Lucky Diamond
- Species: Canis lupus familiaris
- Breed: Maltese
- Sex: Female
- Born: Chloe c. 1997 New York City, United States
- Died: June 5, 2012 (aged 14–15) New York, New York, U.S.
- Nationality: American
- Occupation: Pet
- Employer: Animal Fair Media
- Years active: 1999–2012
- Known for: pet of Wendy Diamond
- Owner: Wendy Diamond
- Appearance: White fur
- Awards: Guinness World Record for most photographed dog with celebrities
- www.animalfair.com, https://twitter.com/luckydiamond

= Lucky Diamond (dog) =

Female dog

Lucky Diamond (c. 1997 – June 5, 2012) was a female Maltese owned by Wendy Diamond, media personality and publisher of Animal Fair Magazine. Lucky is the current Guinness World Record holder for most photographed dog with celebrities.

== Life ==
Diamond adopted Lucky, a homeless dog on the way to the pound, in 1999. She adopted the dog, originally named Chloe, from her personal trainer, Bash Dibra.

Ever since Diamond founded Animal Fair Media and magazine, the first of its kind for animal lovers who support animal rescue, Lucky was her "wing dog." Lucky traveled across the globe to places like Russia, Greece, and Mexico. In meeting and being photographed with celebrities, Lucky helped her owner raise awareness for animal rescue. Lucky was a socialite of the canine world, as she attended events such as the release of Diamond's book It's a Dog's World and fundraisers for associations like The Humane Society.

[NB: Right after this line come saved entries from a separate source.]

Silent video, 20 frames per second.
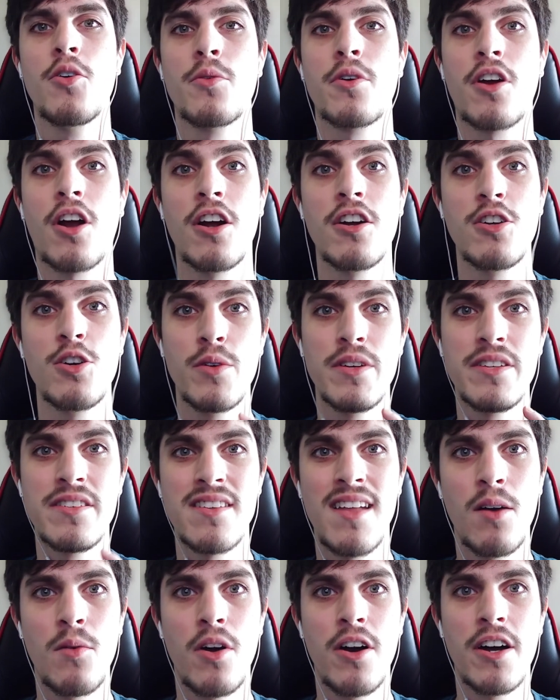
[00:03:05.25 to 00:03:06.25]
Ricciardo is
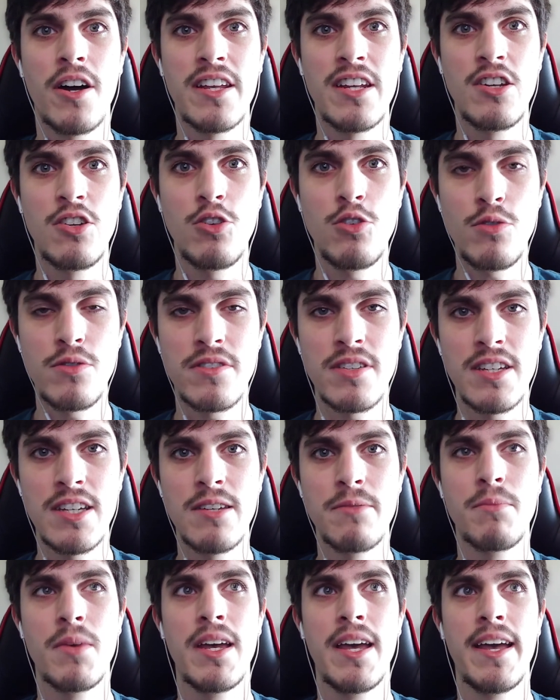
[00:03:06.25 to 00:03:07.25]
now on a new
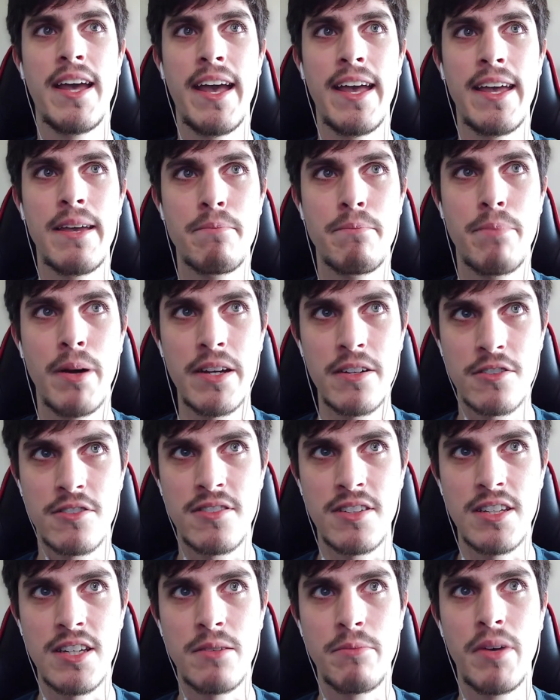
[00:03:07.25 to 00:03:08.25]
team, a better
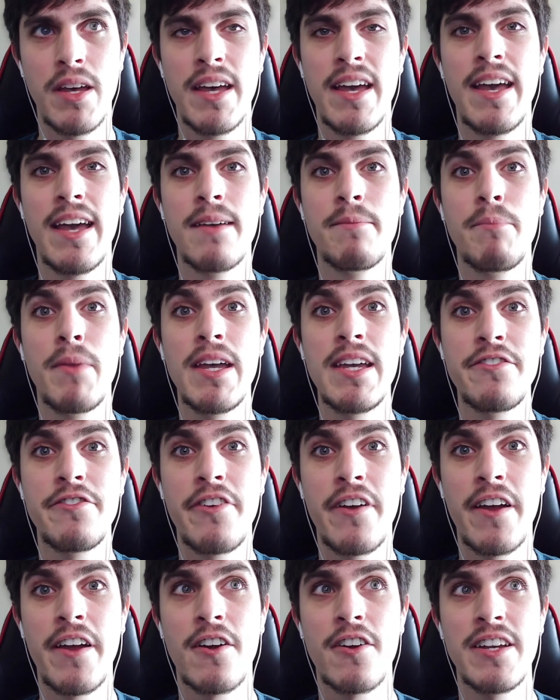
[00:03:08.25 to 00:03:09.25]
team, and may
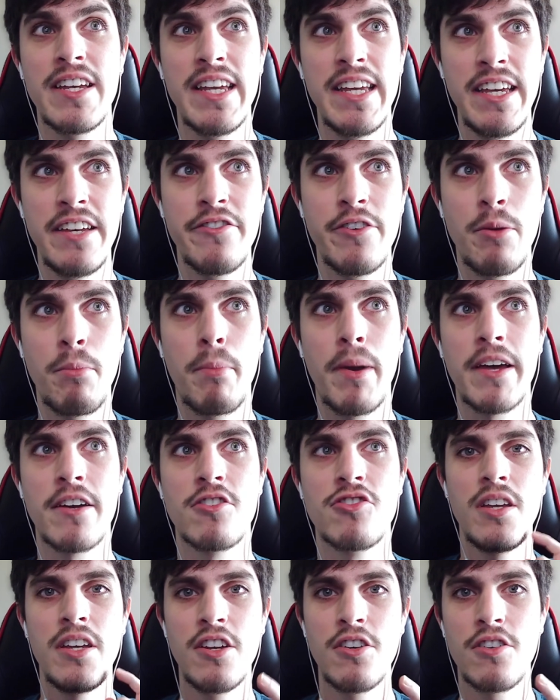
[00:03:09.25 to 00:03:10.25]
fare even
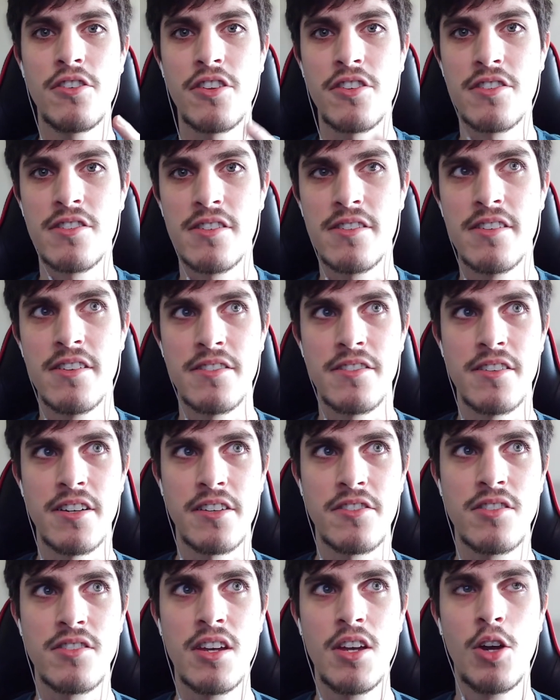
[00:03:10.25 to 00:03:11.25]
better. Here are the
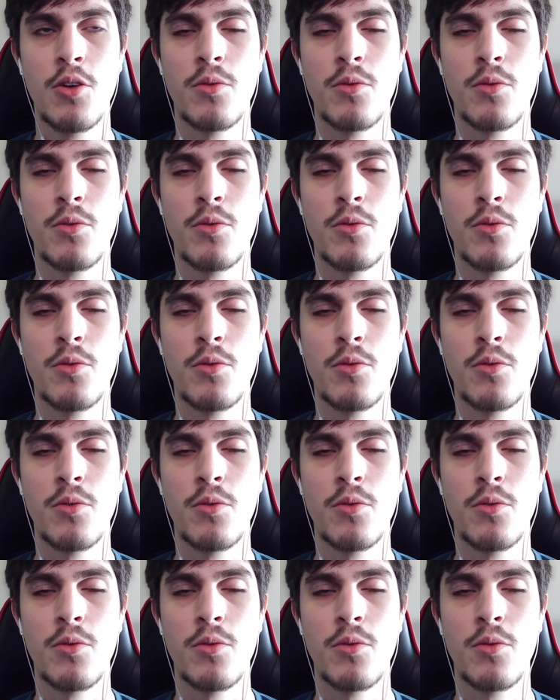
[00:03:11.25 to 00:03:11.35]
statistics.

In January 2012, Lucky was diagnosed with spleen cancer. Despite receiving top veterinary care, she died on June 5, 2012.

== Personality ==
"Everyone else should be so lucky to have such a charismatic and patient dog like I do," according to Diamond.

== Accomplishments ==
Along with Diamond, Lucky was one of the celebrity grand marshals for the 2010 Krewe of Barkus Mardi Gras parade on February 7, 2010, in New Orleans, Louisiana. Lucky accompanied Wendy as Spokes Dog to the unveiling of the Katrina Pet Memorial for the animal victims of Hurricane Katrina. The Humane Society of New York named a wing after Lucky.

==Guinness World Record==
Lucky started posing for pictures with celebrities at a soiree in 2002. Hugh Grant was the first celebrity to have his picture taken with the Maltese. By November 2011, Lucky Diamond had posed for 363 photos with celebrities including Bill Clinton, Rosie O'Donnell, Kim Kardashian, Maria Sharapova, Kanye West, Betty White, Richard Branson, Barbara Walters, Hoda Kotb, Amanda Bynes, Cloris Leachman, Kelly Ripa, Kathy Griffin, Hugh Hefner, Jessica Biel, Adrien Brody, and Kristen Stewart. She has been photographed with more celebrities than any other animal. As of 2012, Lucky Diamond is still the record-holder.